Records for processing below:

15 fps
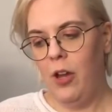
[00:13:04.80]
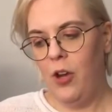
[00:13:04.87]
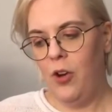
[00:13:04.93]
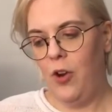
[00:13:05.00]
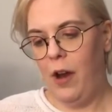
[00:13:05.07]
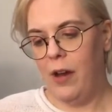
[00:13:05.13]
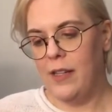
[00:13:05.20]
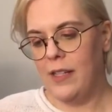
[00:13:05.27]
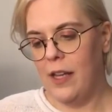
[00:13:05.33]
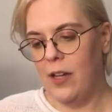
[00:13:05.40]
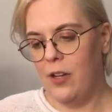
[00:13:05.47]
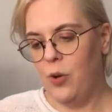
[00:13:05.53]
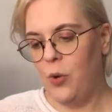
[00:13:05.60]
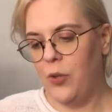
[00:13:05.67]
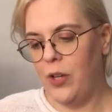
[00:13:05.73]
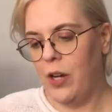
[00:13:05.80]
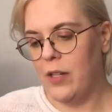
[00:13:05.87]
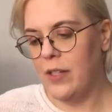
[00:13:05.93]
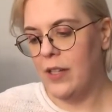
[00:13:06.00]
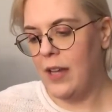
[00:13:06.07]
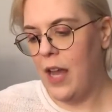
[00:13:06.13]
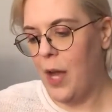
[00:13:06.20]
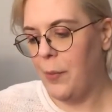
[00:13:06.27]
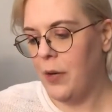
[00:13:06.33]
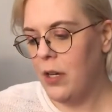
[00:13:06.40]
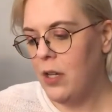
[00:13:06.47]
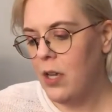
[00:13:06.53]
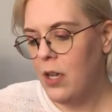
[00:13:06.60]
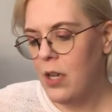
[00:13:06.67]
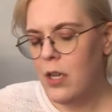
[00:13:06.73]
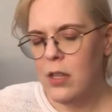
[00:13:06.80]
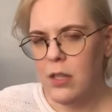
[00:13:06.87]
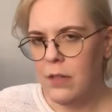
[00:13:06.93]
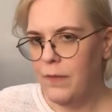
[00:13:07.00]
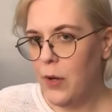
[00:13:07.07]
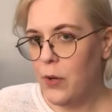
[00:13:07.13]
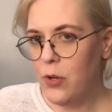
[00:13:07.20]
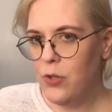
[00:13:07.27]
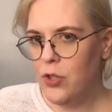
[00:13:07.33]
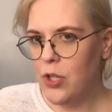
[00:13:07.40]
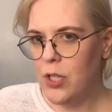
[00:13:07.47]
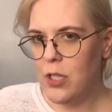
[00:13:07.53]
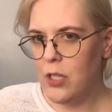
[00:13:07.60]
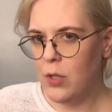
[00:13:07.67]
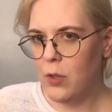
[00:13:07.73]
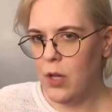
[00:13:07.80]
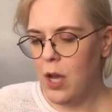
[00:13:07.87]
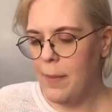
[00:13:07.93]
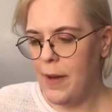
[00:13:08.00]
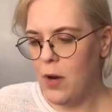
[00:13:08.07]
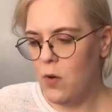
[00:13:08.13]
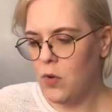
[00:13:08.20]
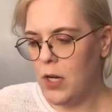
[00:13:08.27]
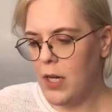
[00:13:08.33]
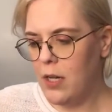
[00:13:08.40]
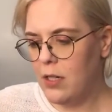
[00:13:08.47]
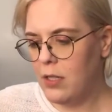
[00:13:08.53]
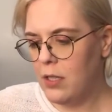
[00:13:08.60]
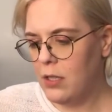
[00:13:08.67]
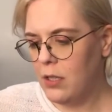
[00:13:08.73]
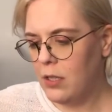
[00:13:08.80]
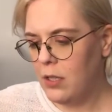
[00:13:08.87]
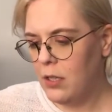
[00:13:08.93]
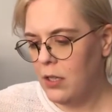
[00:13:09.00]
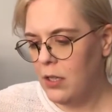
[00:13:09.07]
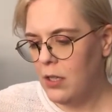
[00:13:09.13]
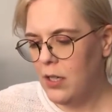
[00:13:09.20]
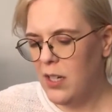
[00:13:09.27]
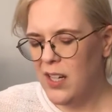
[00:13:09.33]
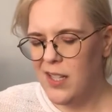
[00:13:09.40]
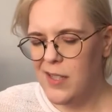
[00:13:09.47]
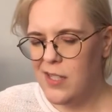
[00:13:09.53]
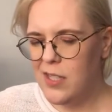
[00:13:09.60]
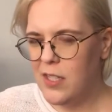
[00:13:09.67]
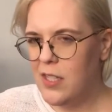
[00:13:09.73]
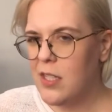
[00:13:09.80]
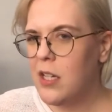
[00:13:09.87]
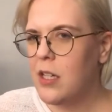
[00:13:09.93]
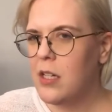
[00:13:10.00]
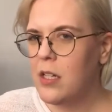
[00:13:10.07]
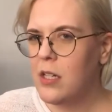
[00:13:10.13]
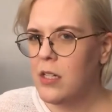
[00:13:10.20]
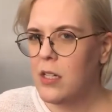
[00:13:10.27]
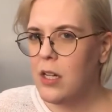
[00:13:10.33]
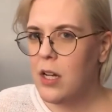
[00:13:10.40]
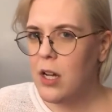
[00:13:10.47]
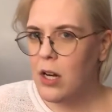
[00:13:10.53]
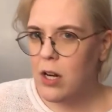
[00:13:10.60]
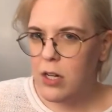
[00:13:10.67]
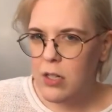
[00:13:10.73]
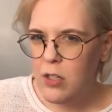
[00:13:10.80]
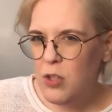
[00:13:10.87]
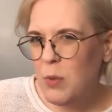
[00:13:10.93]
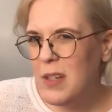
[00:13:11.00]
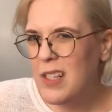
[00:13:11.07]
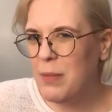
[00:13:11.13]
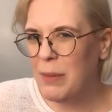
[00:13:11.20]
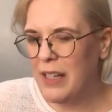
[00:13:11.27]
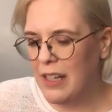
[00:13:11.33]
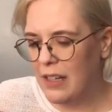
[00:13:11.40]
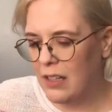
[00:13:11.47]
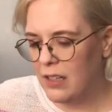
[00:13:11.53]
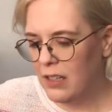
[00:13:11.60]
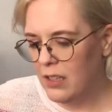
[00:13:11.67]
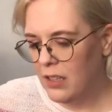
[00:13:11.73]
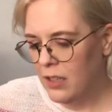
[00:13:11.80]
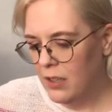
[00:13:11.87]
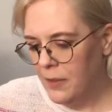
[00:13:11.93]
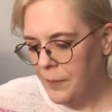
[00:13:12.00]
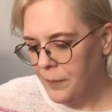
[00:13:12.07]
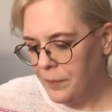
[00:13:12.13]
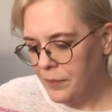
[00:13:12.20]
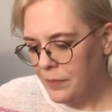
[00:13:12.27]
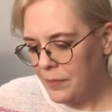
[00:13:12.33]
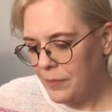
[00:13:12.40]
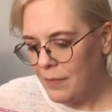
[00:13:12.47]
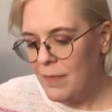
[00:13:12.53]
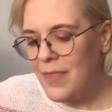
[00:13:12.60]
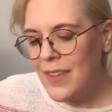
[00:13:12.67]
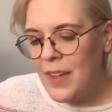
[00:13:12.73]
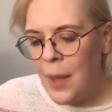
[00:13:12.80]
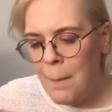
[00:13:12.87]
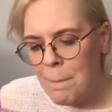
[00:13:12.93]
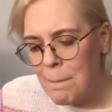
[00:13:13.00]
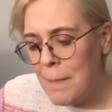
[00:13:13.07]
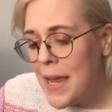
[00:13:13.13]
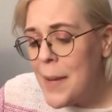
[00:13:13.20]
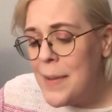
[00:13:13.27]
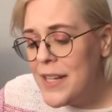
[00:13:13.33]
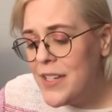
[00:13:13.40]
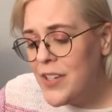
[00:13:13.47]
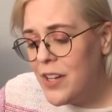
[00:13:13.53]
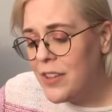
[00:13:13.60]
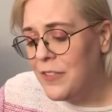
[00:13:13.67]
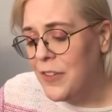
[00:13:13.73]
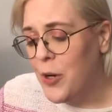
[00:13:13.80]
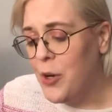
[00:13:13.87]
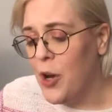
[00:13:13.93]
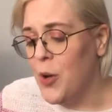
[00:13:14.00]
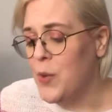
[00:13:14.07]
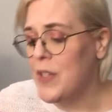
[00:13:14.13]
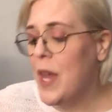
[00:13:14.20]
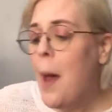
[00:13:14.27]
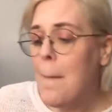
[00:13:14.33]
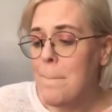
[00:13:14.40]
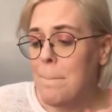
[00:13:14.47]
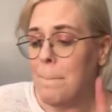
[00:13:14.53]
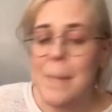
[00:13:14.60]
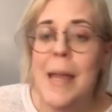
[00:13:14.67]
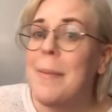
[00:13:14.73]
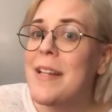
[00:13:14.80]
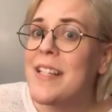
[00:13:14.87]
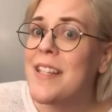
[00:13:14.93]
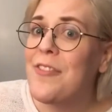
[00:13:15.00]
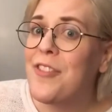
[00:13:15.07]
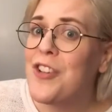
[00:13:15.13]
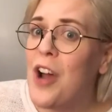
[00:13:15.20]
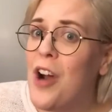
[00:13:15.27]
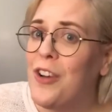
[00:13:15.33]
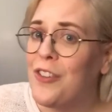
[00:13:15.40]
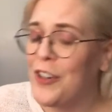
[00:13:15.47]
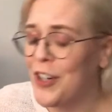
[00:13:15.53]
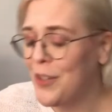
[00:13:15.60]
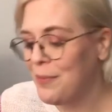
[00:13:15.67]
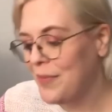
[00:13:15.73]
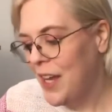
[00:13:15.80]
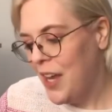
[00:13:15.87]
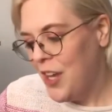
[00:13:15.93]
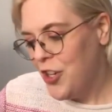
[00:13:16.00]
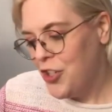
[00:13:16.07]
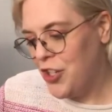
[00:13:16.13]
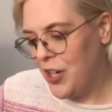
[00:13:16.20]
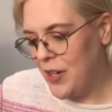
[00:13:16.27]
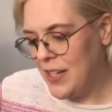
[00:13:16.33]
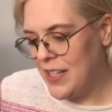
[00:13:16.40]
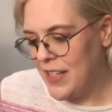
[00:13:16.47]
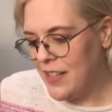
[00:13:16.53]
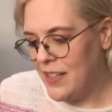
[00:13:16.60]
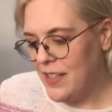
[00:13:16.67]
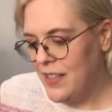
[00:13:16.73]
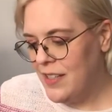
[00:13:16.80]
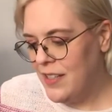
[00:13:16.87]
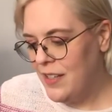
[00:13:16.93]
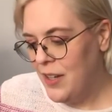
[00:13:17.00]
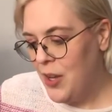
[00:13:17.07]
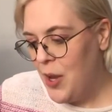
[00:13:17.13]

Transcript: Greg said, holding onto the camera. The photos just don't come out right. It's hard to explain. Maybe it's not the photos, maybe it's the photographer, Sherry teased.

End of Records for processing.

Problem to work on
Copy out the preceding entries without a single change, leaving out the pictures.

Response to the task
15 fps
[00:13:04.80]
[00:13:04.87]
[00:13:04.93]
[00:13:05.00]
[00:13:05.07]
[00:13:05.13]
[00:13:05.20]
[00:13:05.27]
[00:13:05.33]
[00:13:05.40]
[00:13:05.47]
[00:13:05.53]
[00:13:05.60]
[00:13:05.67]
[00:13:05.73]
[00:13:05.80]
[00:13:05.87]
[00:13:05.93]
[00:13:06.00]
[00:13:06.07]
[00:13:06.13]
[00:13:06.20]
[00:13:06.27]
[00:13:06.33]
[00:13:06.40]
[00:13:06.47]
[00:13:06.53]
[00:13:06.60]
[00:13:06.67]
[00:13:06.73]
[00:13:06.80]
[00:13:06.87]
[00:13:06.93]
[00:13:07.00]
[00:13:07.07]
[00:13:07.13]
[00:13:07.20]
[00:13:07.27]
[00:13:07.33]
[00:13:07.40]
[00:13:07.47]
[00:13:07.53]
[00:13:07.60]
[00:13:07.67]
[00:13:07.73]
[00:13:07.80]
[00:13:07.87]
[00:13:07.93]
[00:13:08.00]
[00:13:08.07]
[00:13:08.13]
[00:13:08.20]
[00:13:08.27]
[00:13:08.33]
[00:13:08.40]
[00:13:08.47]
[00:13:08.53]
[00:13:08.60]
[00:13:08.67]
[00:13:08.73]
[00:13:08.80]
[00:13:08.87]
[00:13:08.93]
[00:13:09.00]
[00:13:09.07]
[00:13:09.13]
[00:13:09.20]
[00:13:09.27]
[00:13:09.33]
[00:13:09.40]
[00:13:09.47]
[00:13:09.53]
[00:13:09.60]
[00:13:09.67]
[00:13:09.73]
[00:13:09.80]
[00:13:09.87]
[00:13:09.93]
[00:13:10.00]
[00:13:10.07]
[00:13:10.13]
[00:13:10.20]
[00:13:10.27]
[00:13:10.33]
[00:13:10.40]
[00:13:10.47]
[00:13:10.53]
[00:13:10.60]
[00:13:10.67]
[00:13:10.73]
[00:13:10.80]
[00:13:10.87]
[00:13:10.93]
[00:13:11.00]
[00:13:11.07]
[00:13:11.13]
[00:13:11.20]
[00:13:11.27]
[00:13:11.33]
[00:13:11.40]
[00:13:11.47]
[00:13:11.53]
[00:13:11.60]
[00:13:11.67]
[00:13:11.73]
[00:13:11.80]
[00:13:11.87]
[00:13:11.93]
[00:13:12.00]
[00:13:12.07]
[00:13:12.13]
[00:13:12.20]
[00:13:12.27]
[00:13:12.33]
[00:13:12.40]
[00:13:12.47]
[00:13:12.53]
[00:13:12.60]
[00:13:12.67]
[00:13:12.73]
[00:13:12.80]
[00:13:12.87]
[00:13:12.93]
[00:13:13.00]
[00:13:13.07]
[00:13:13.13]
[00:13:13.20]
[00:13:13.27]
[00:13:13.33]
[00:13:13.40]
[00:13:13.47]
[00:13:13.53]
[00:13:13.60]
[00:13:13.67]
[00:13:13.73]
[00:13:13.80]
[00:13:13.87]
[00:13:13.93]
[00:13:14.00]
[00:13:14.07]
[00:13:14.13]
[00:13:14.20]
[00:13:14.27]
[00:13:14.33]
[00:13:14.40]
[00:13:14.47]
[00:13:14.53]
[00:13:14.60]
[00:13:14.67]
[00:13:14.73]
[00:13:14.80]
[00:13:14.87]
[00:13:14.93]
[00:13:15.00]
[00:13:15.07]
[00:13:15.13]
[00:13:15.20]
[00:13:15.27]
[00:13:15.33]
[00:13:15.40]
[00:13:15.47]
[00:13:15.53]
[00:13:15.60]
[00:13:15.67]
[00:13:15.73]
[00:13:15.80]
[00:13:15.87]
[00:13:15.93]
[00:13:16.00]
[00:13:16.07]
[00:13:16.13]
[00:13:16.20]
[00:13:16.27]
[00:13:16.33]
[00:13:16.40]
[00:13:16.47]
[00:13:16.53]
[00:13:16.60]
[00:13:16.67]
[00:13:16.73]
[00:13:16.80]
[00:13:16.87]
[00:13:16.93]
[00:13:17.00]
[00:13:17.07]
[00:13:17.13]

Transcript: Greg said, holding onto the camera. The photos just don't come out right. It's hard to explain. Maybe it's not the photos, maybe it's the photographer, Sherry teased.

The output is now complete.